-------- Source information --------

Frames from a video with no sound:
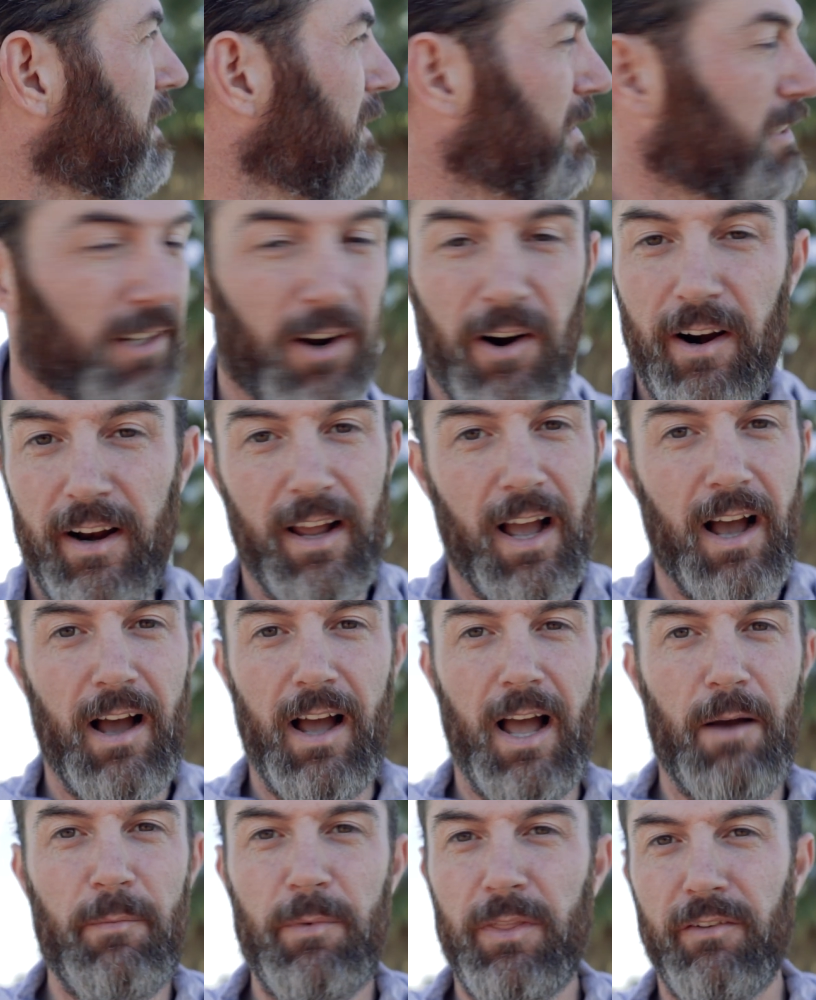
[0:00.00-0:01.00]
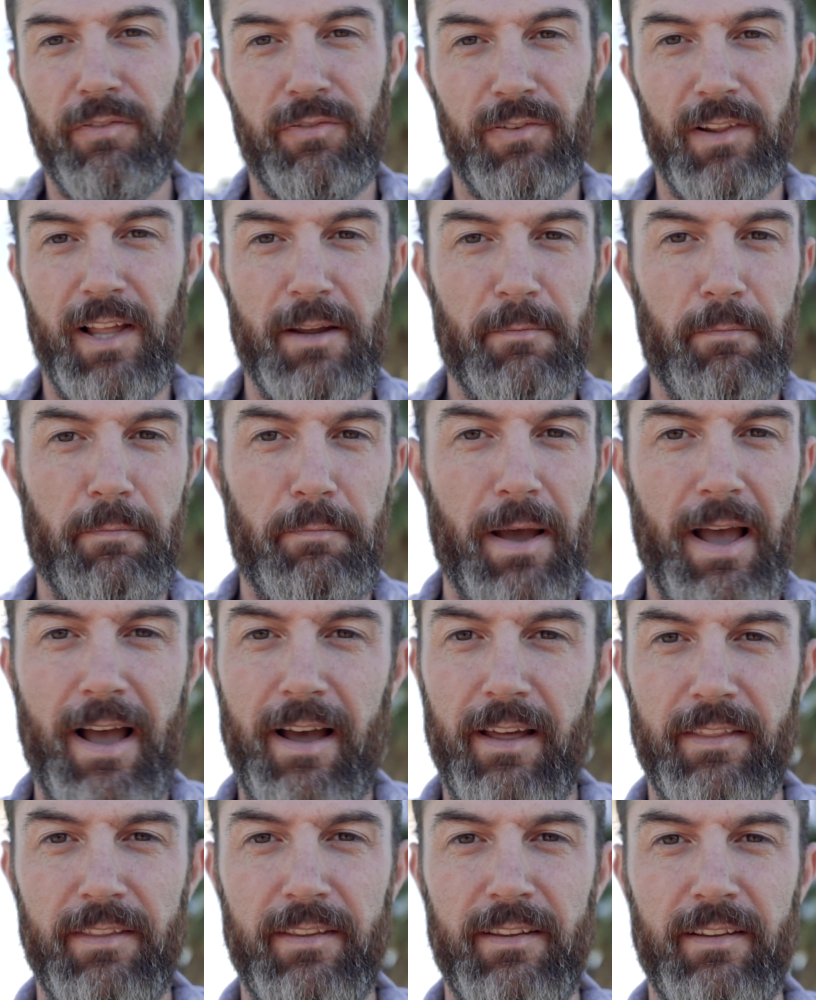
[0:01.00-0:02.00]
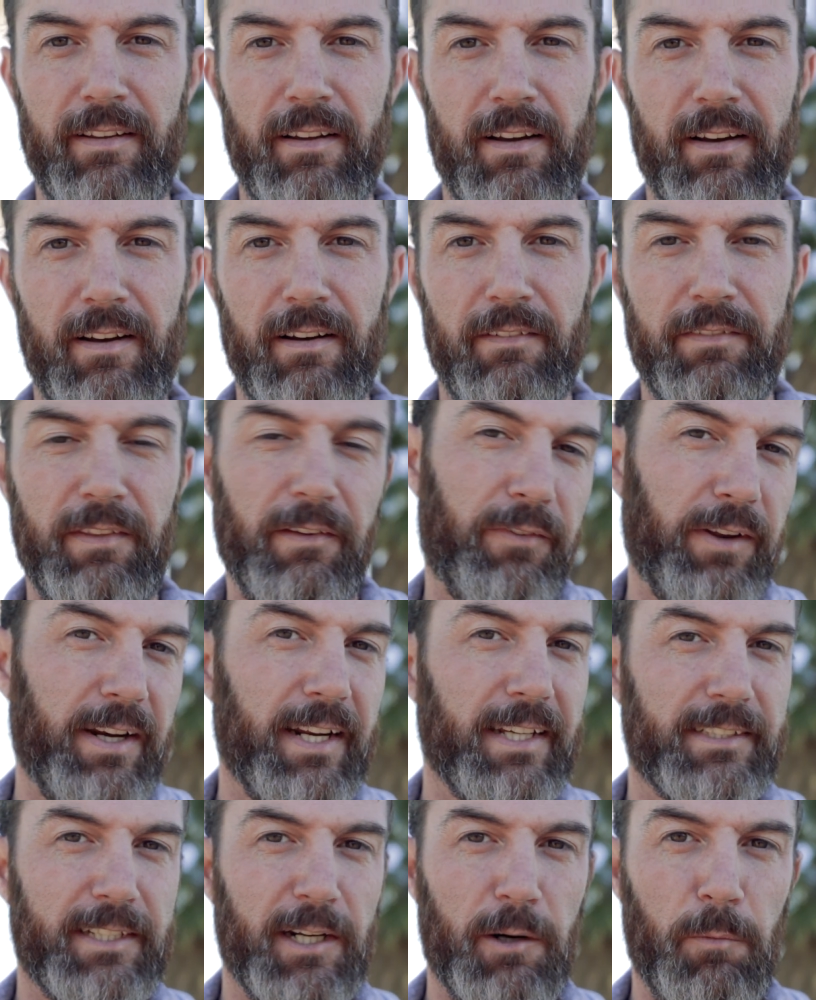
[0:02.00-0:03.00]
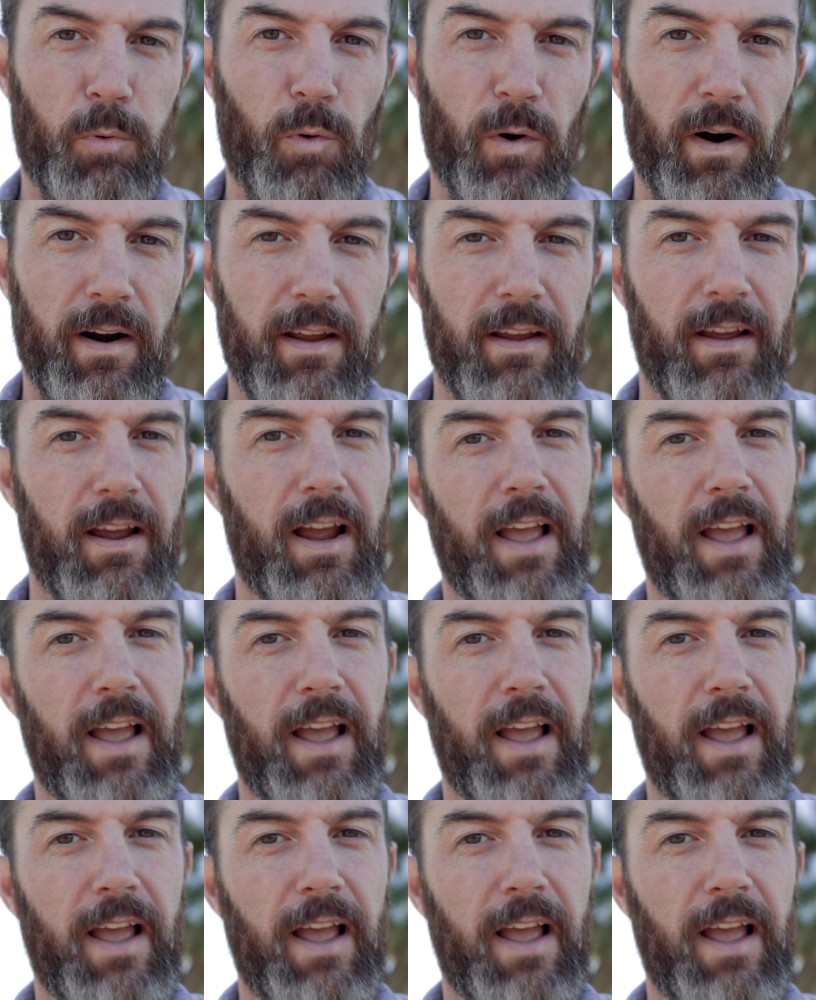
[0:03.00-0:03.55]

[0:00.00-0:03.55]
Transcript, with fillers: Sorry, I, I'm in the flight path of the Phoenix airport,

--------
-------- Source information --------

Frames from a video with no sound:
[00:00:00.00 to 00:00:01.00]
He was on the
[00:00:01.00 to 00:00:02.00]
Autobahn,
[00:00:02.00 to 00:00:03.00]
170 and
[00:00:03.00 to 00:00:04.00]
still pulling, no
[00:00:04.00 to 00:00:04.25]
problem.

--------

» Task goal:
From the data above, return only the lines starting at the line that holds "[0:01.00-0:02.00]" and ending at the line that holds "Transcript, with fillers: Sorry, I, I'm", word for word and without pictures.

» Output for this task:
[0:01.00-0:02.00]
[0:02.00-0:03.00]
[0:03.00-0:03.55]

[0:00.00-0:03.55]
Transcript, with fillers: Sorry, I, I'm in the flight path of the Phoenix airport,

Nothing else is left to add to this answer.